Visa fees will be waived for three months, entrance charges at all
national parks will be reduced, the private sector can claim meeting
and conference tax rebates at double the original rate, and aircraft
landing and parking fees will be discounted at major airports in the
country.
So, I think you can see that the new government, which has been in
office for only a month, is doing as much as it can to stimulate both
domestic consumption and Thai exports.
Ladies and Gentlemen:
For decades, the Thai government has been committed to an open
economy in which all are welcome to participate. This continues to be
the case today.
When he spoke with investors shortly after taking office, Prime
Minister Abhisit was quite clear. Thailand continues to welcome
foreign investors and recognizes the importance of foreign investment
to the country’s ongoing industrial development.
He went on to say that the government is committed to free and fair
competition and will work to ensure that Thailand remains one of the
most desirable investment destinations in Asia by systematically
addressing issues that are of the greatest concern to investors.

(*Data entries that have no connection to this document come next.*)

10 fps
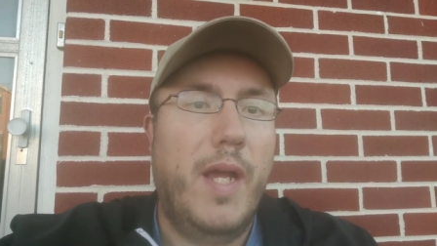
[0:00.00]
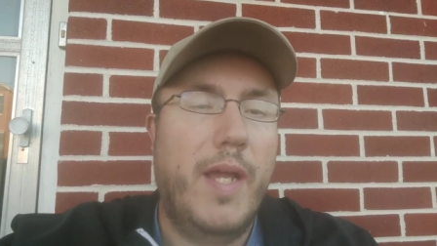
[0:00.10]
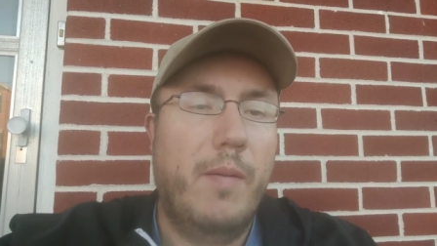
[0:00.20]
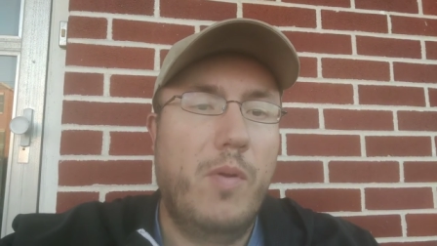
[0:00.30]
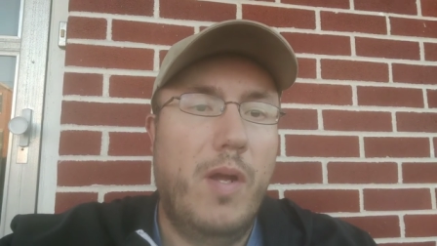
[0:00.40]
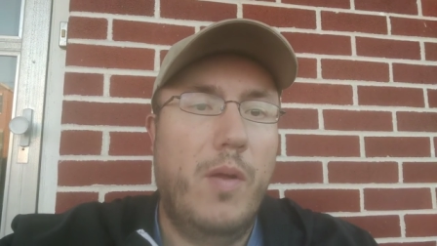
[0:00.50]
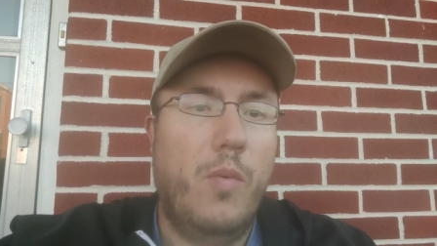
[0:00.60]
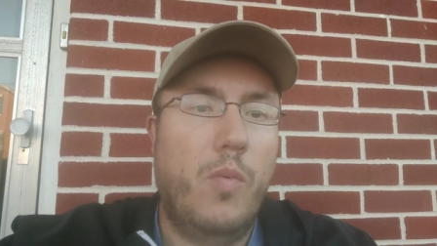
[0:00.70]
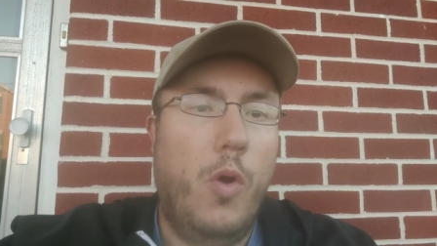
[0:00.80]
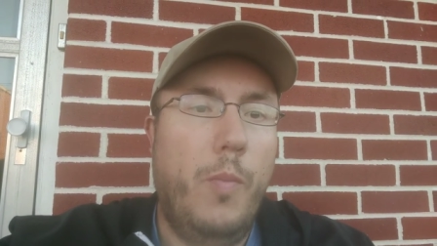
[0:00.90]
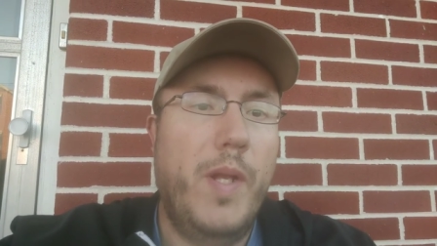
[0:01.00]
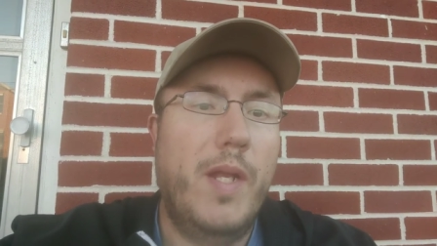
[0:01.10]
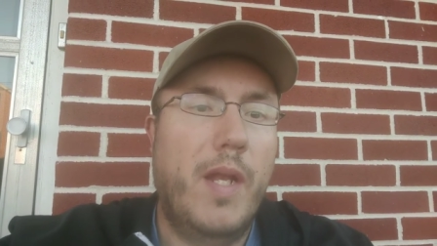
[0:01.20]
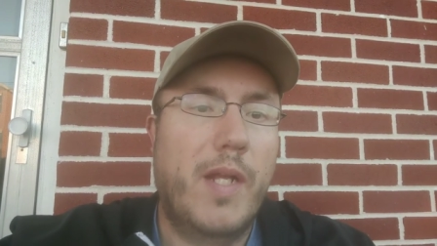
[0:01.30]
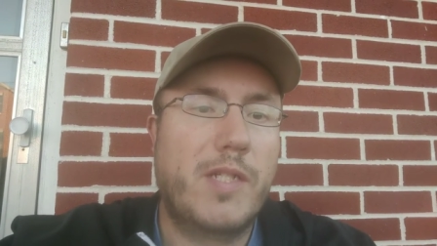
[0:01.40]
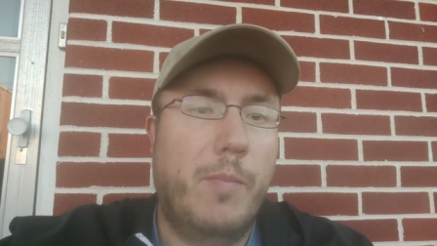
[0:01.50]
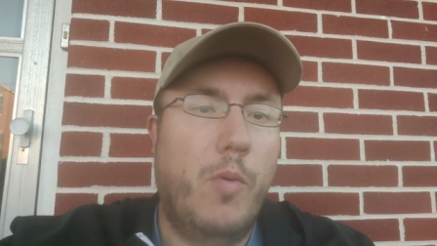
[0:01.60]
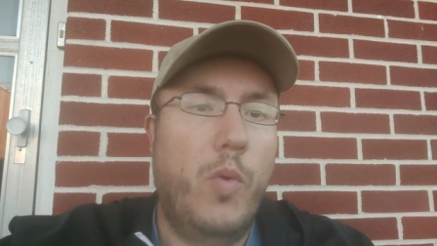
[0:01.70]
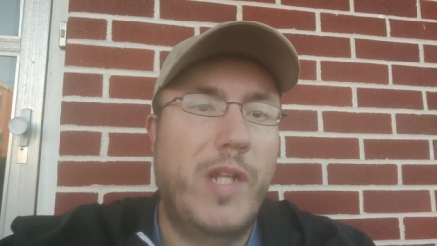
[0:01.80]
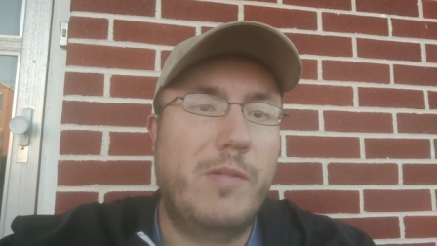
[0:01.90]
I am uh, hoping in the next
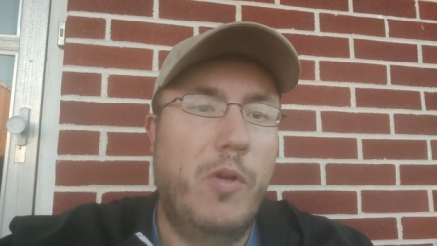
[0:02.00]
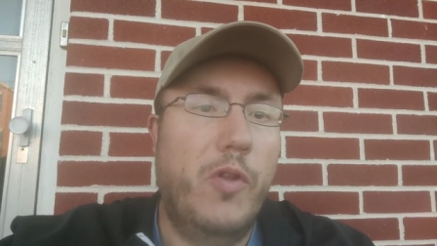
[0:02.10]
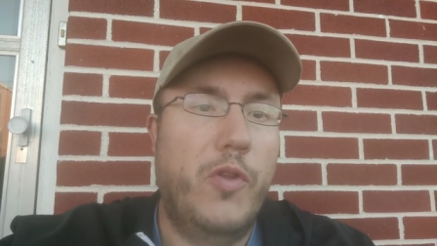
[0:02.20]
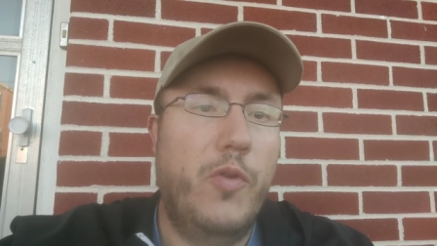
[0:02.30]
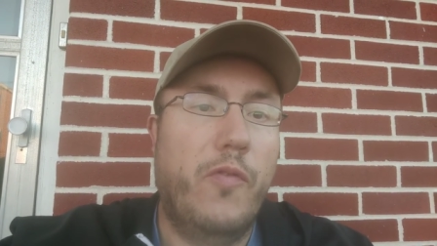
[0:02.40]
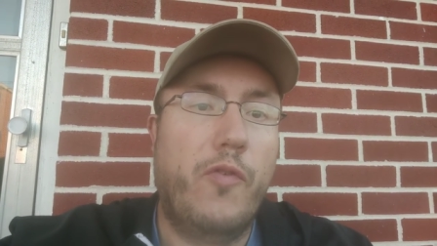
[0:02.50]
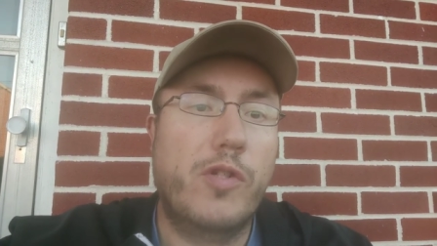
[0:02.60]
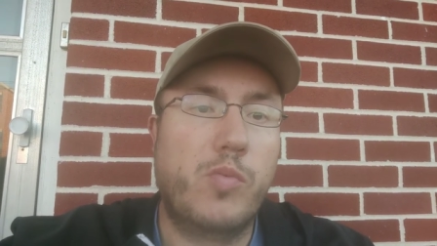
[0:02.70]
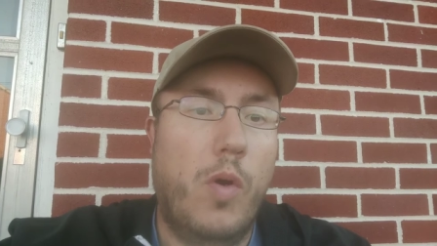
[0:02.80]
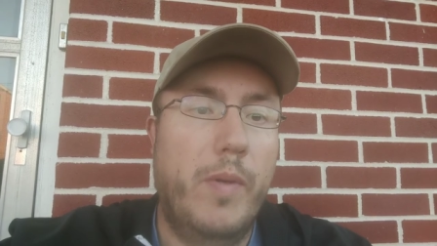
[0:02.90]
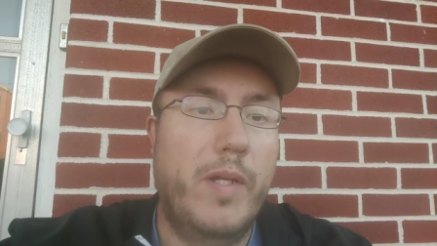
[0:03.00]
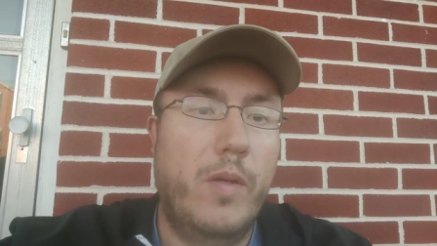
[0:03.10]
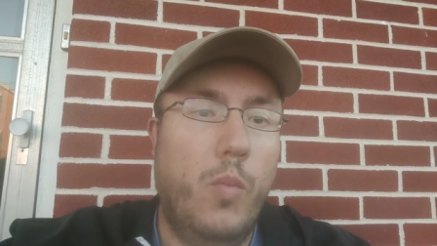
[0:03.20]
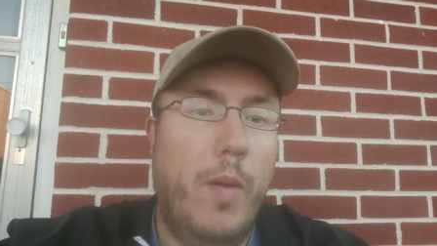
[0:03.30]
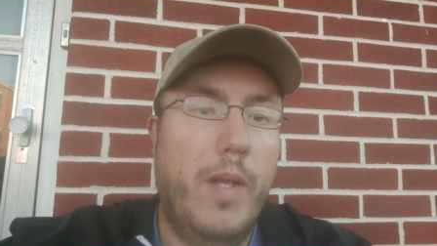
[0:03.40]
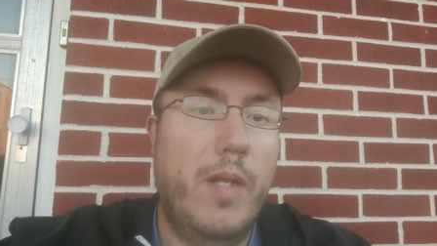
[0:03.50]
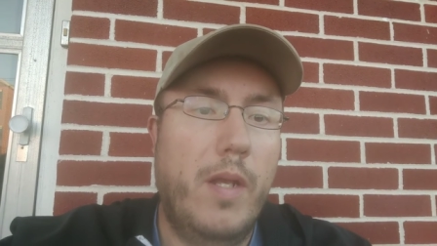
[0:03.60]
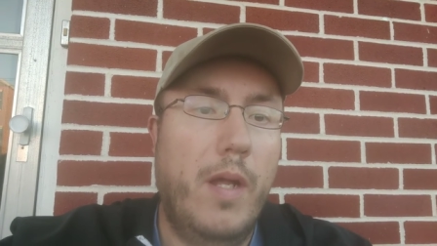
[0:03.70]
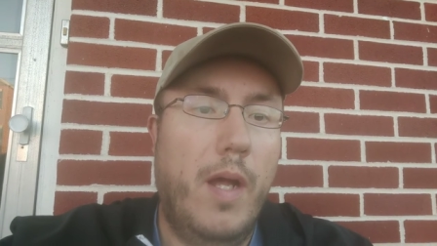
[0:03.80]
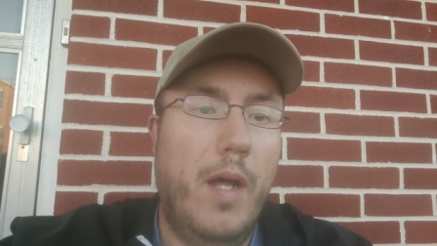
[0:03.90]
couple weeks to be able to do the first woman
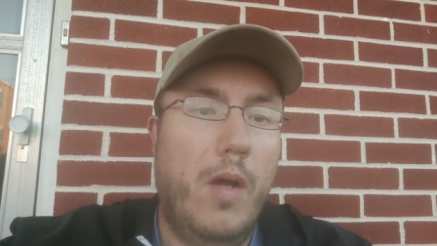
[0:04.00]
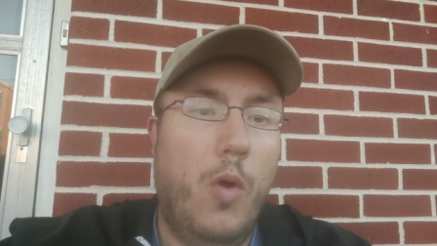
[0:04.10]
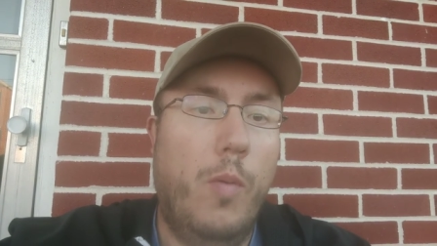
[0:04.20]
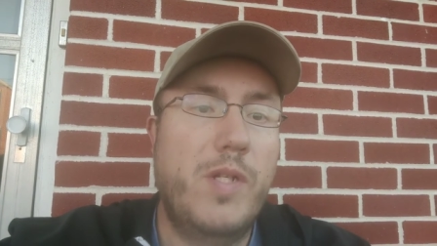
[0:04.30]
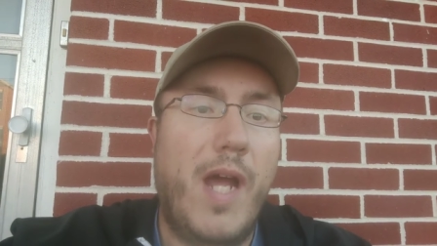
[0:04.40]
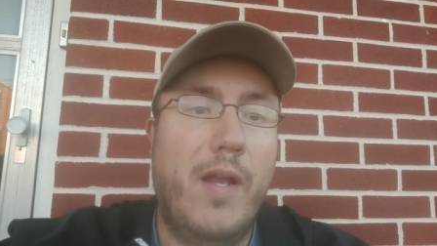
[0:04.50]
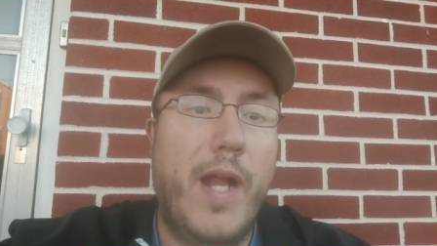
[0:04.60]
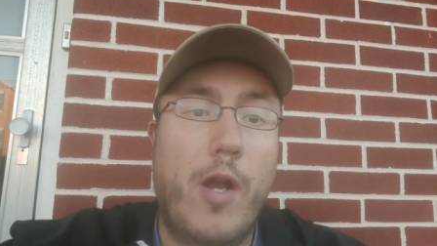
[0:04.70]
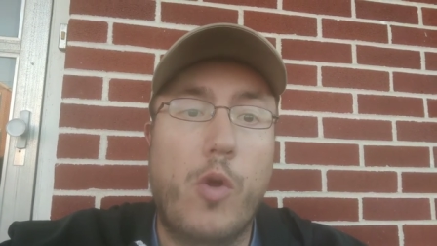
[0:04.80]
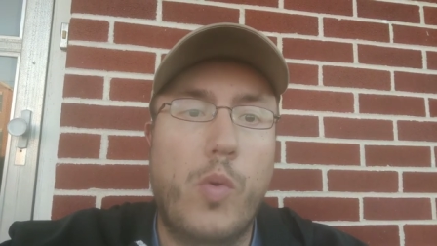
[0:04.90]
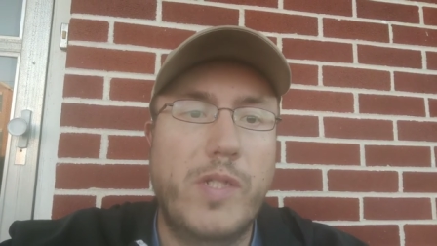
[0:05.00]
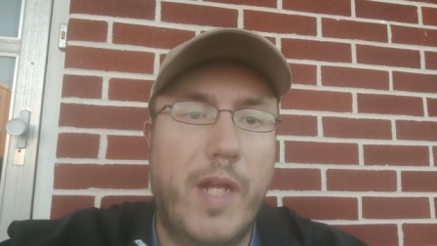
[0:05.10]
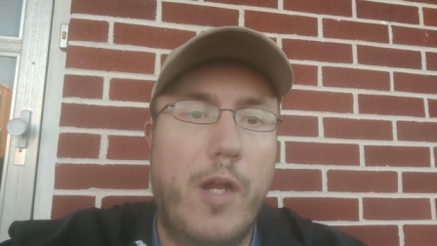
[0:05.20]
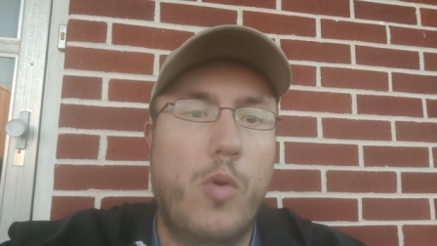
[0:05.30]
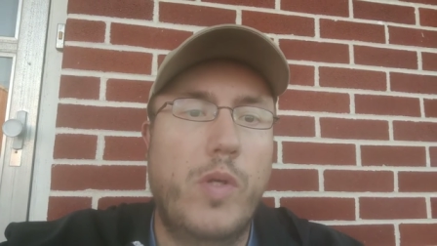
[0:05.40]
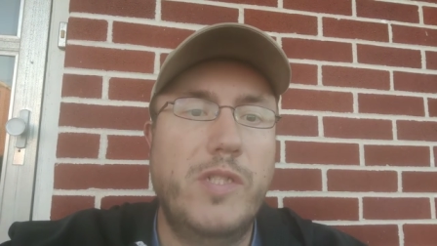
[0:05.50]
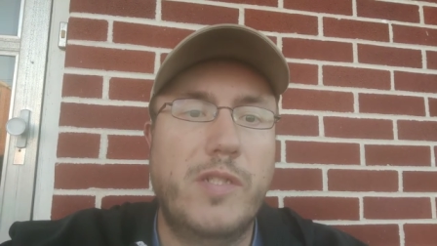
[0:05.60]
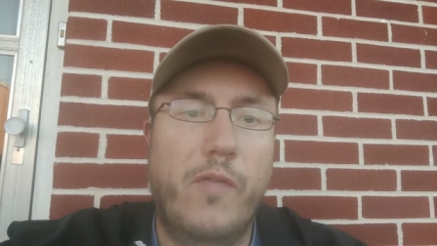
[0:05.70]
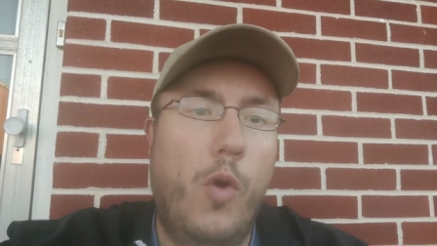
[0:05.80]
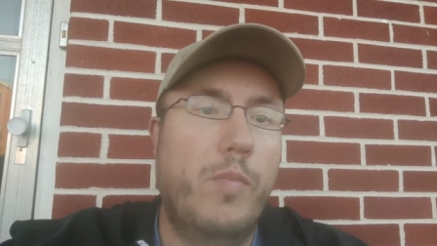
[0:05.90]
women uh, hometown heroine, the
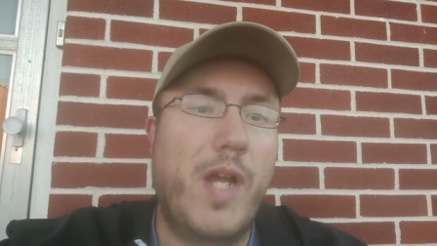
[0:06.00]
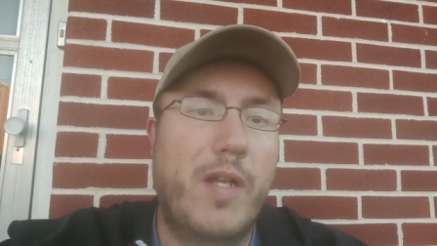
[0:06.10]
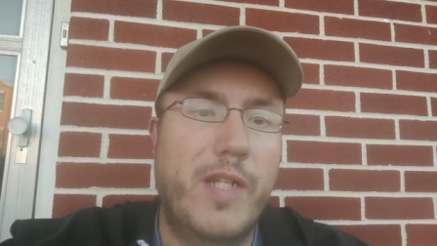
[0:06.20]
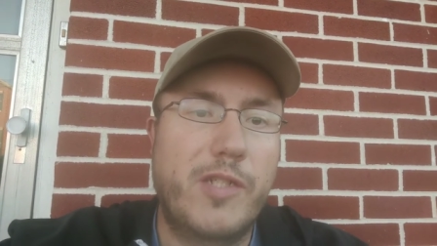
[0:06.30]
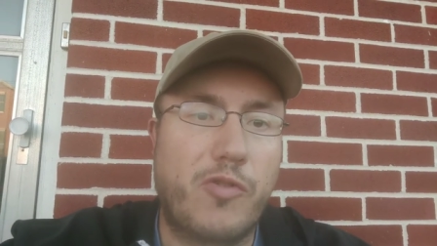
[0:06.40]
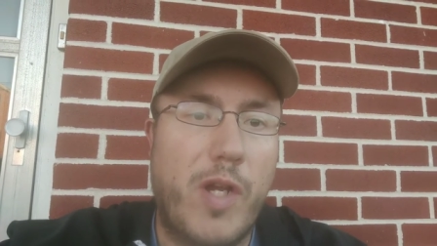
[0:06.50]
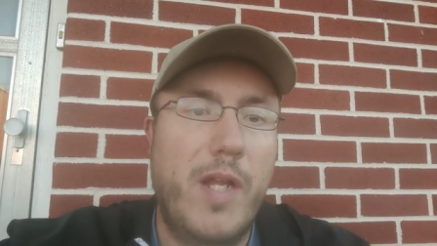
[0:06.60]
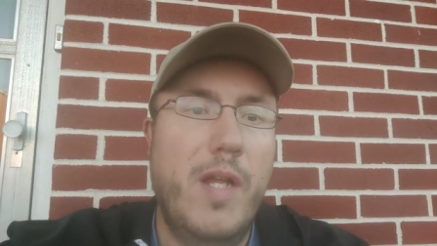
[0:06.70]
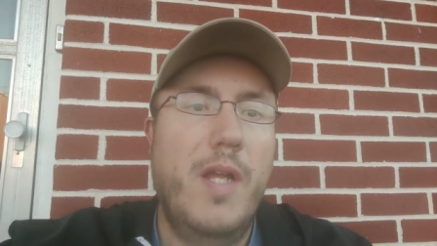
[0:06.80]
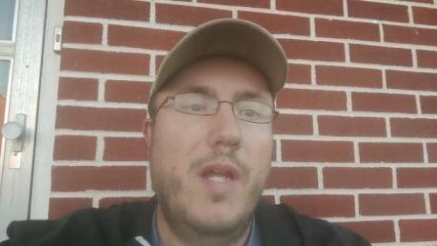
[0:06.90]
heroines of hometown history,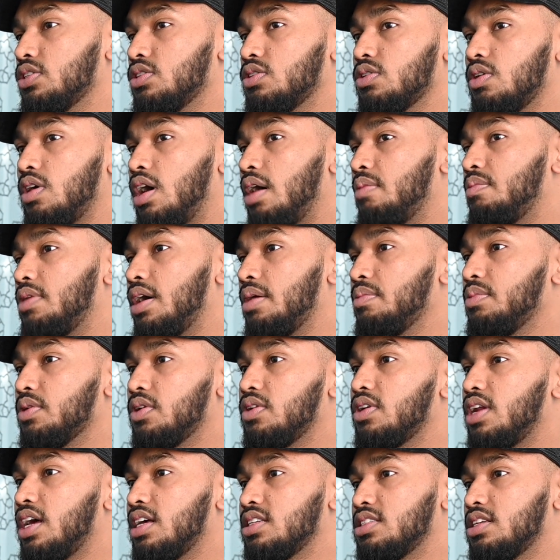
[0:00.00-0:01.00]
So I might be
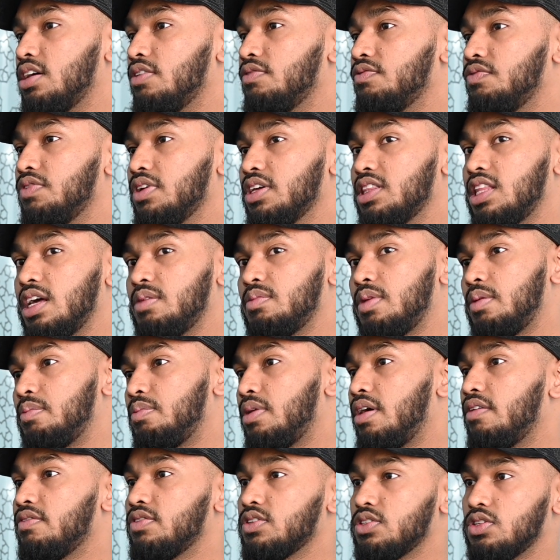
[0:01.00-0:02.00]
good at something that my
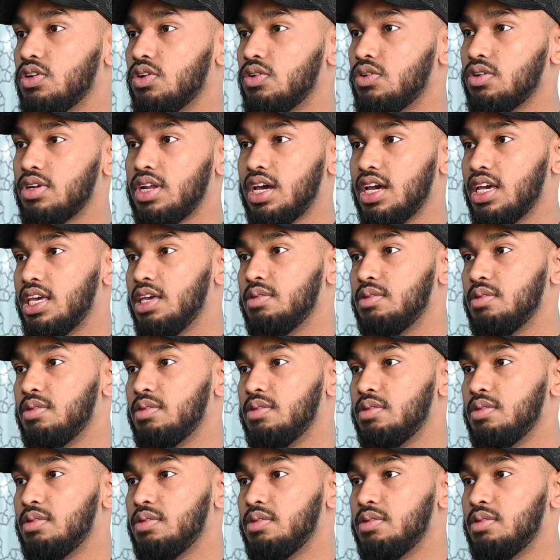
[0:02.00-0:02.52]
brother's not good at.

To underscore his commitment and to ensure that investment remains
a high priority for his government, the Prime Minister will serve as
chairman of the Board of Investment and will personally lead our
“road shows” to key markets in the EU, Japan, China, and the US, etc.
Ladies and Gentlemen:
The message I want to leave you with is that the Board of Investment
is here to serve as an effective one-stop service center or help desk for
foreign investors.
We will continue to enhance the investment environment, not only
through new or expanded tax measures and services, but by working
with investors to help resolve their problems.
I look forward to having the opportunity to work with all of you in the
near future, and I am certain that by selecting Thailand, you will be
making an investment in your future.